If you want to win the most effective method is to bet straight. For co-dependent bets however as previously mentioned there is a significant benefit to betting on combinations. Parlays are a great way to bet. betting player is benefiting from a parlay with odds that are higher, such as 13-5 for bets with a higher odds than the usual chance of winning. Since, by definition co-dependent bets are included in an identical game. They should be considered “if” betting. In a co-dependent betting, our advantage is due to being able to place another bet IF either of our propositions win.

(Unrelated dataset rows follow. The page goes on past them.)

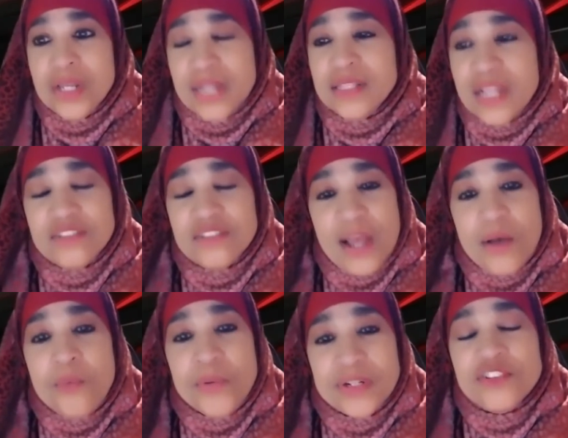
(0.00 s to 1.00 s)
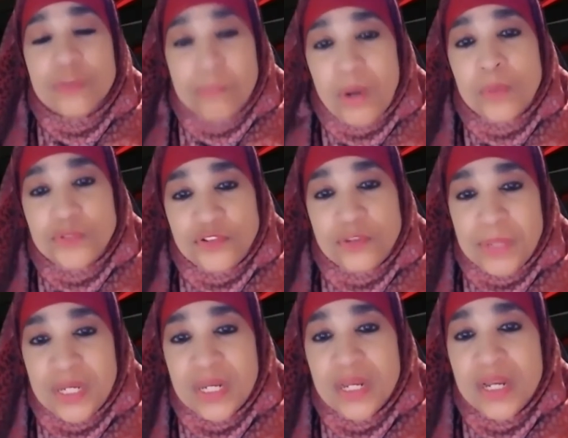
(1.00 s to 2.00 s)
And that's how we're supposed to
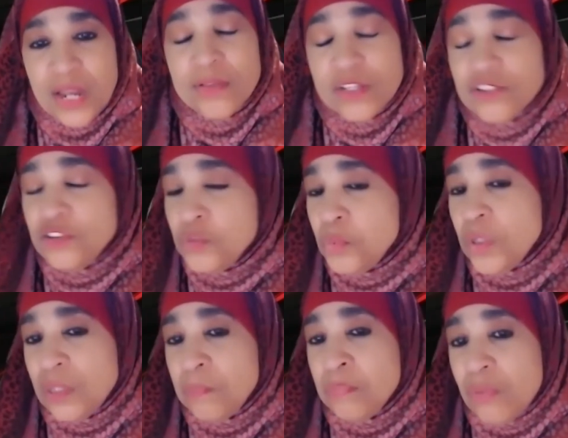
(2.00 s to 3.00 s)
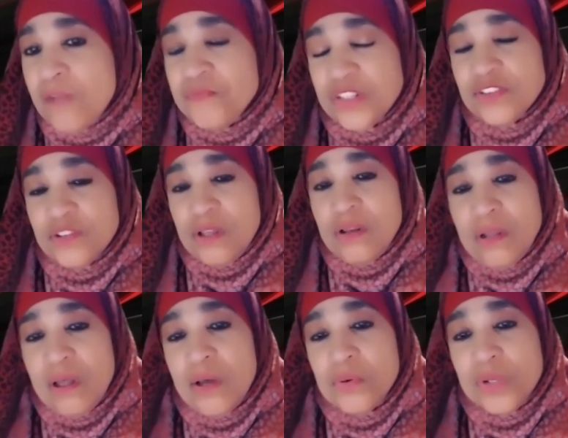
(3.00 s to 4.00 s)
be. You know, this is what the Prophet
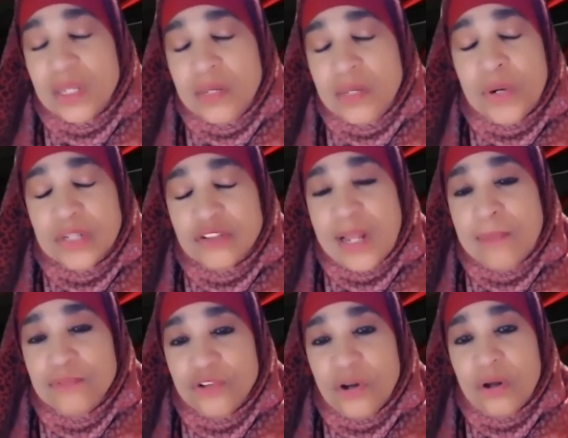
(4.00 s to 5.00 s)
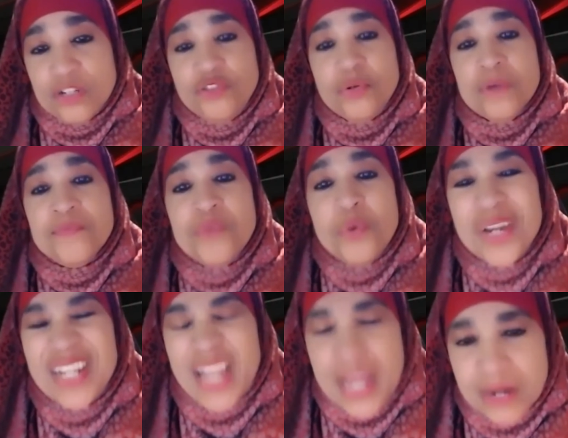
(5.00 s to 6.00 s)
sallallahu alayhi wasallam taught us, to
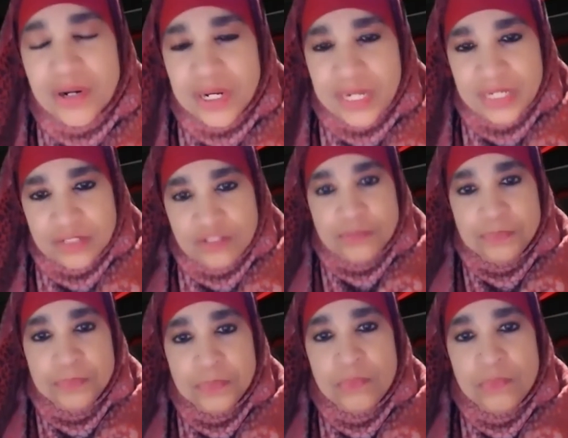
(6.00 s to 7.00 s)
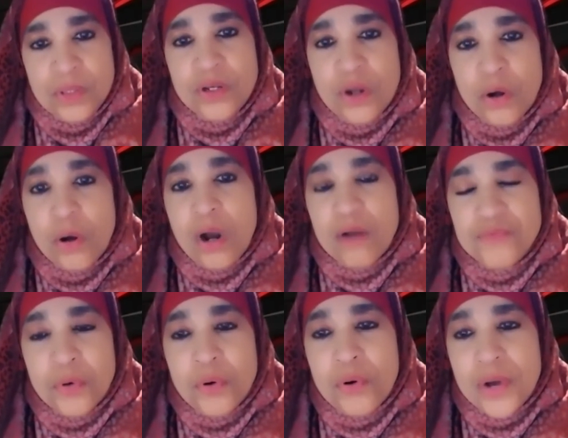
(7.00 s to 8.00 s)
avoid arrogance, you know,
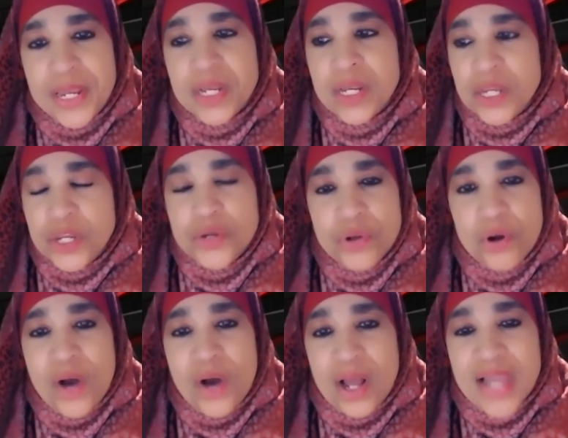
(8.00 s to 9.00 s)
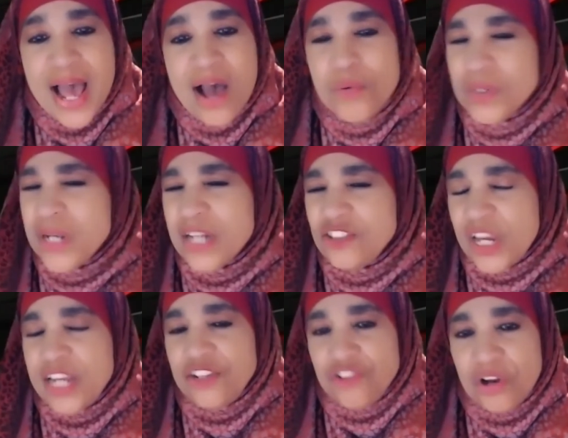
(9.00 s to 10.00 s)
avoid, you know, allowing
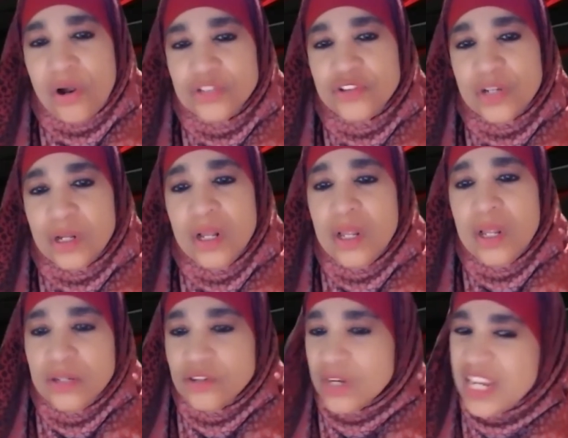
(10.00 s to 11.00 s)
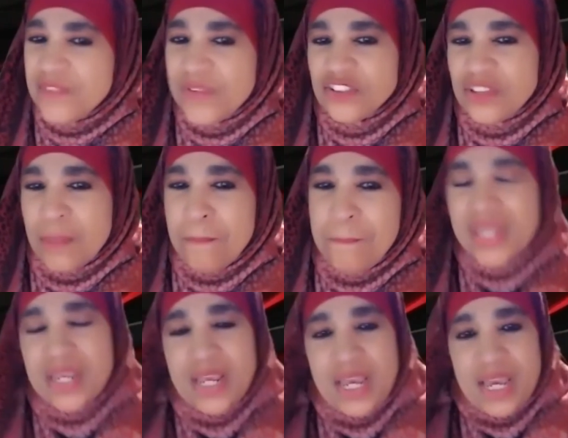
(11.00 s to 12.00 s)
shaitan to give us the
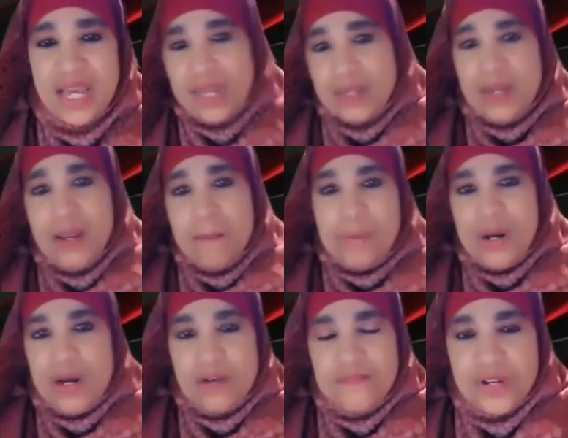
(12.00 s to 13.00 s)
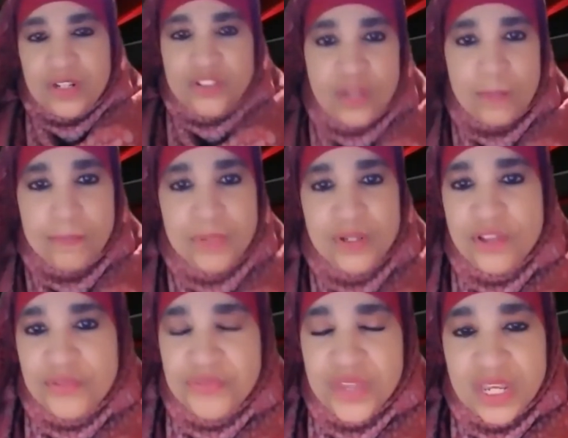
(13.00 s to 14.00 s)
big head and puff us up
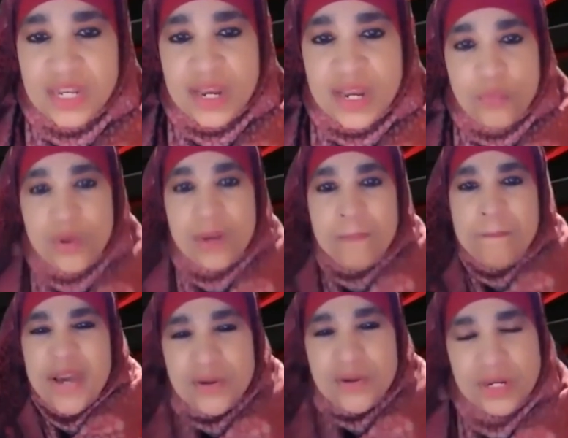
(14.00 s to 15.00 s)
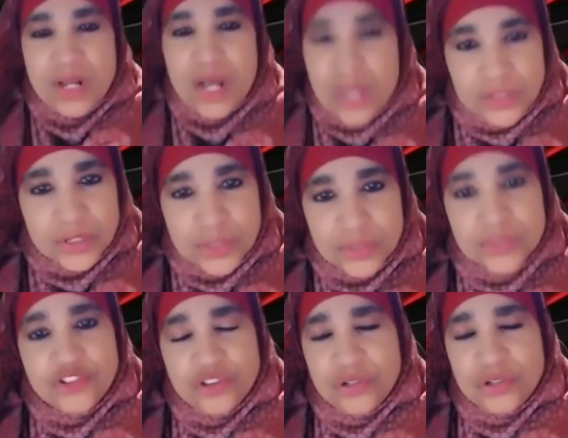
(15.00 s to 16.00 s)
into thinking that we're better than
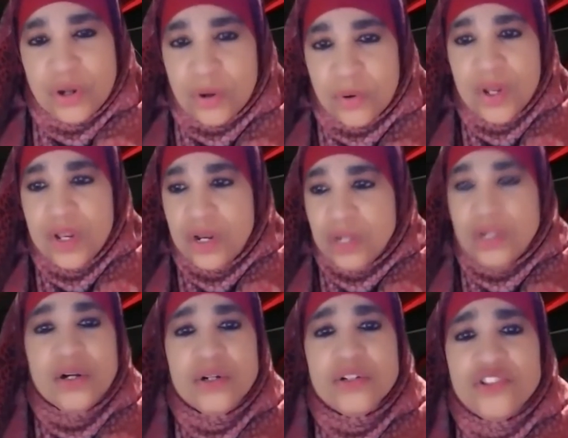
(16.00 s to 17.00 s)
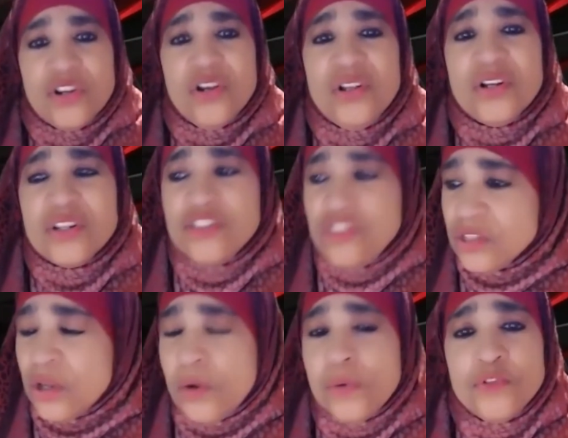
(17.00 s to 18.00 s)
others. You know, learn to look to
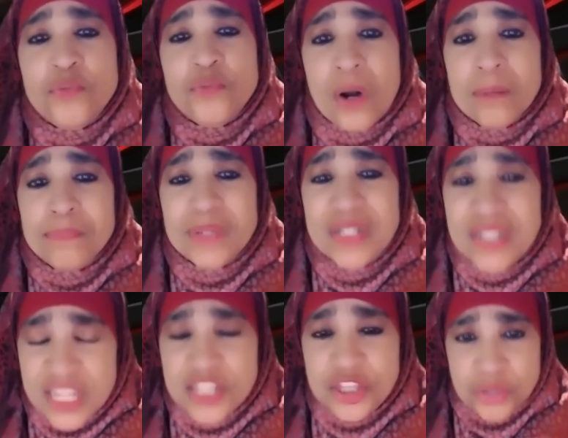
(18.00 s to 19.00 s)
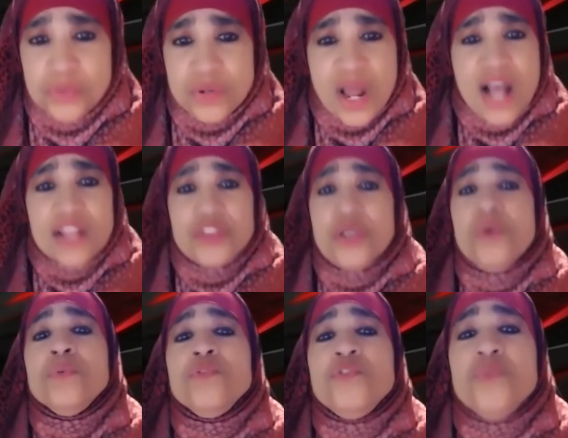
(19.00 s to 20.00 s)
those who are beneath you, not
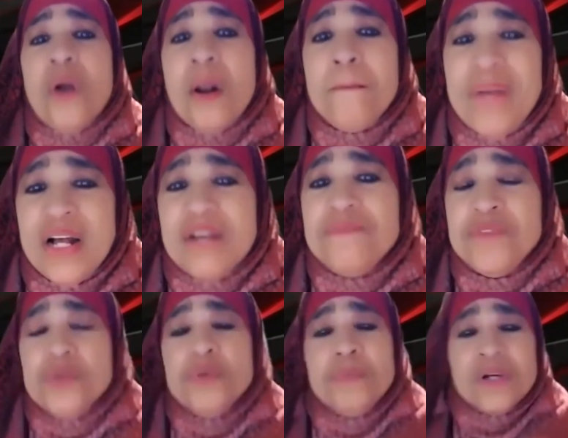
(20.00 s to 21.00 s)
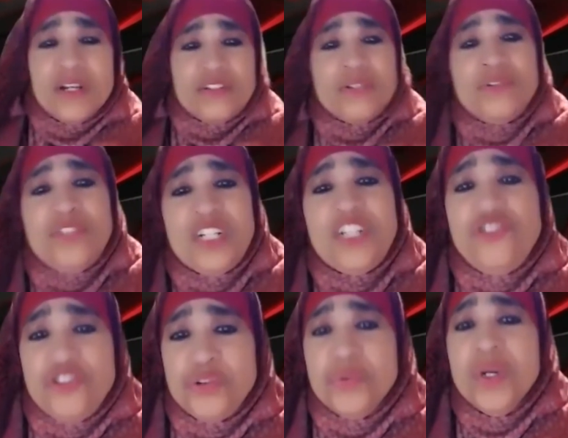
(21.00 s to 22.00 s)
those who are above you, because it'll teach
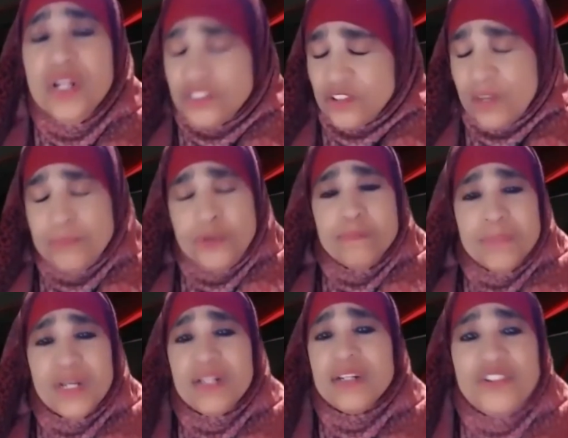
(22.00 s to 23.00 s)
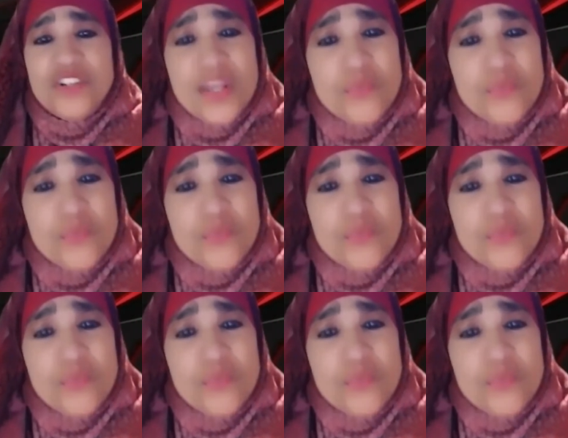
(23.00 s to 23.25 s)
you some humility.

It’s not going to do us any good to just bet $110 on each of the underdog and favorite and also $110 on the over and under. Then we’d lose the wager no matter how frequently the favorites and over or underdog and the under combination won. As we’ve observed, when we play two of four possible outcomes, by making two parlays of the favorite and over as well as the underdog and over the odds are that we will win $160 in the event that any of the combinations wins. The best time to pick the parlay or “reverse” when creating co-dependent combinations is explained in the following.

Choosing Between “IF” Bets and Parlays
Based on a parlay of $110 which we’ll employ to make consistent comparisons the net profit from a parlay in the event that one of our combination succeeds will be $176 (the $286 winnings from the parlay that won, less the loss of $110 from the parlay that loses). If we bet $110 on a “reverse” bet, our net gain is $180 each when one of our combos succeeds (the $400 winning on the winning side if/reverse, less the loss of $220 for losing bet if/reverse).

If a split occurs, and the under is with the favorite or over gets the underdog and the parlay loses $110 and the reverse loses $120. So that the “reverse” has a four-dollar advantage over the winner and the parlay holds an advantage of $10 on the losing side. In a 50-50 game, the parlay will be more profitable.

When we have co-dependent sides and total bets it is not an inverse 50-50 scenario. If the favorite wins the spread at a high level and the spread is higher, it’s more likely that it will be over the small total. However, if the favorite is unable to cover the spread, it’s more likely that the game will be go under the total. We have discovered, when there is an expectation of winning, that is the case, the “if/reverse” will be the better option to parlay. The likelihood of winning on our co-dependent side as well as total bets will depend on whether the line on each side the total coincide. But the fact that they’re co-dependent is a good expectation.

The moment when the “if/reverse” is an even better option than the parlay in making our two co-dependents is 72% of a win rate. This isn’t as insane an amount of winnings as it seems. When you play two different combinations, you will have the chance to be successful in two ways. It is only necessary to win one of two. Each combination is a positive and independent expectation. If we believe that the likelihood of either the underdog or the favorite winning is 100 percent (obviously either will win) the only thing we require are a 72% likelihood that, for instance, Boston College -38 1/2 is able to win by 39 points, the game will be over the entire 53 1/2 mark at minimum 72 percent of the time. It is an independent bet. Should Ball State scores even one TD and we win, then we’re only a half-point away from winning. The fact that the possibility that a BC cover could result in more than 72% of the time isn’t an unreasonable assumption given the conditions.

In comparison to a parlay with 72% winning rate that is 72%, our 2 “if/reverse” bets could gain an additional $472 times, giving an increase of $4 72 times = $288. Betting “if/reverses” can result in losing 10 dollars more than for every 28 times the outcomes are split to make a total losses of $280. It is evident that at a win percentage of 72%,, the variance is not that significant.